Supreme Court Agrees to Hear Significant New Case About Civil Asset Forfeiture and the Bill of Rights

Today the U.S. Supreme Court agreed to hear a significant new case that raises important questions about the Bill of Rights, the 14th Amendment, criminal justice, and civil asset forfeiture.

The case is Timbs v. Indiana. It arose in 2013 when a man named Tyson Timbs was arrested on drug charges and sentenced to one year on home detention and five years on probation. A few months after his arrest, the state of Indiana also moved to seize Timbs’ brand new Land Rover LR2, a vehicle worth around $40,000. A state trial court rejected that civil asset forfeiture effort, however, on the grounds that it would be “grossly disproportionate to the gravity of [Timbs’] offense” and therefore in violation of the Eighth Amendment to the U.S. Constitution, which forbids the imposition of “excessive fines.”

The state’s forfeiture effort clearly qualifies as excessive. Timbs’ original crime carried a maximum financial penalty of just $10,000. And as the trial court observed, “a forfeiture of approximately four (4) times the maximum monetary fine is disproportional.” The trial court was right to deem the state’s actions unconstitutional.
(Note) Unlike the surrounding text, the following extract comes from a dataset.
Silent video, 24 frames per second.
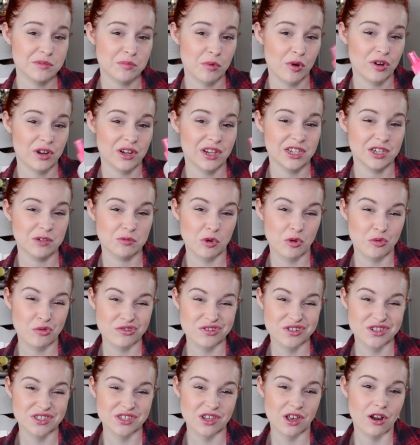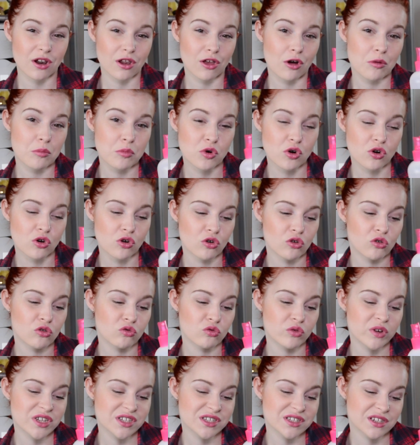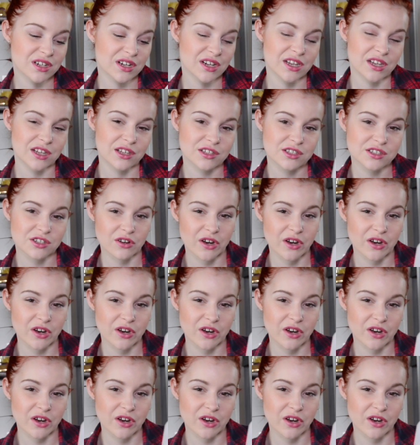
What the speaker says: spot cleaning my brushes a lot more recently,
But the Indiana Supreme Court took a different view when it decided the case in 2017. “We conclude the Excessive Fines Clause does not bar the State from forfeiting Defendant’s vehicle because the United States Supreme Court has not held that the Clause applies to the States through the Fourteenth Amendment,” that court said.

Timbs, represented by the libertarian lawyers at the Institute for Justice, then asked the U.S. Supreme Court to clarify that the Eighth Amendment’s ban on excessive fines does indeed apply in all 50 states. That is the case that SCOTUS agreed to hear today.

This one should be a no-brainer. Since the late 19th century, the Supreme Court has been applying, or incorporating, the various provisions contained in the Bill of Rights against the states under the Due Process Clause of the 14th Amendment, which forbids state governments from depriving any person of life, liberty, or property, without due process of law. The Eighth Amendment’s Cruel and Unusual Punishments Clause, for instance, is now a well-settled part of every state death penalty case that is litigated in both state and federal court. The Excessive Fines Clause is entitled to the same judicial respect.

This case also gives the Supreme Court an opportunity to consider the broader injustices that occur in the name of civil asset forfeiture. As Justice Clarence Thomas observed last year, “this system—where police can seize property with limited judicial oversight and retain it for their own use—has led to egregious and well-chronicled abuses.” By ruling in favor of Tyson Timbs, the justices can rein in at least some of this abuse.

The Supreme Court will hear oral arguments in Timbs v. Indiana sometime in its 2018-2019 term.